When we reached the trail of the meadow, we looked up and saw that the clouds had completely swallowed up the top half of the mountain. Precisely when we sighed a breath of relief and thought that we were out of danger, we saw the lightning. In an open meadow. Remi and I looked at each other and started to run for our lives (to this day, this is still a debate between us- he said we were fast walking and I say we were running, that’s only because what was fast walking from him was running for me I guess). I “ran” to the chants of " Allez, Nupur! Allez! Vite vite vite!" which is come on! Faster! Faster! There were moments where I couldn’t keep up and he just held my hand and dragged me along. If you know me even a bit, you know that I never run. NEVER. I never wanted to race with anyone when I was a kid, never ran track and physical training in school meant jack to me. But, when you're trying to escape from the grip of the Grim Reaper, you'd be surprised at the amount of sheer adrenaline that takes over your body. You cannot process thoughts anymore and your muscles react way before the message reaches your brain. We “ran” for a good 20 minutes ( I beat my own personal running record of 10 seconds) before we reached the forest trail. We were finally safe. The hike down from there was pleasant and we just walked down in silence. We got into the car, ate some sandwiches and listened to the radio. It was pouring and the lightning storm and thunder seemed distant and quiet from the safety of our car. I hadn't realised how frightful the day had been until we got home and sat down.

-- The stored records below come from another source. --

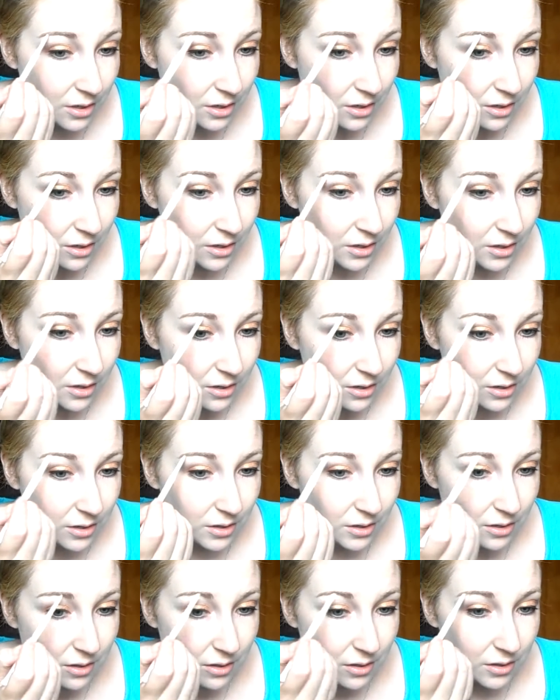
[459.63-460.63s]

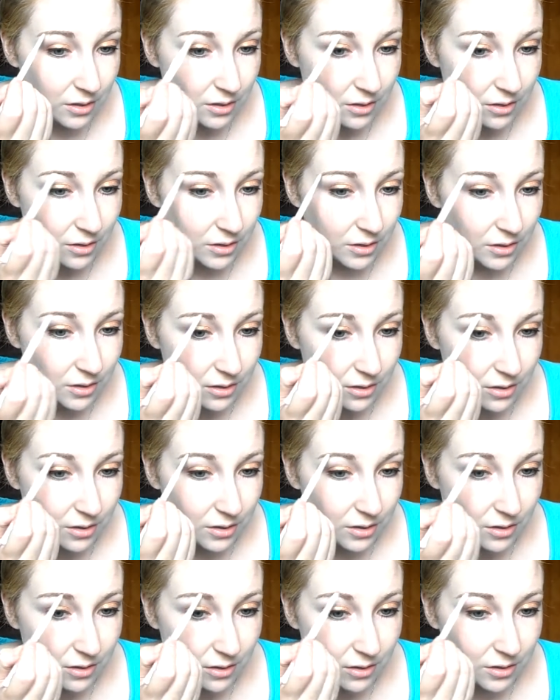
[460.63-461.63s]

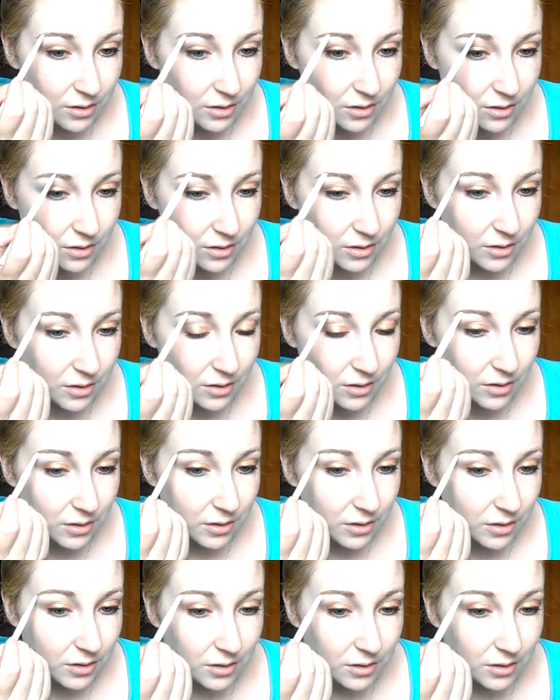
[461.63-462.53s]
(no one is talking)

To this day, I blame myself a little for stopping at the orientation table to take pictures despite Remi saying we needed to get moving and for walking at a snail’s pace. Remi still blames himself because we took the wrong path. But in the end, I suppose we’re both just glad be alive.

If you’re still motivated to go on this amazing hike in the French Alps, learn from my mistakes and check the weather forecast ahead of time. I’m certain that you will enjoy walking through the beautiful meadow, climbing up to the peak and marvelling at the orientation table… I’ll always thank my lucky stars that the table was the only thing struck in half by lightning.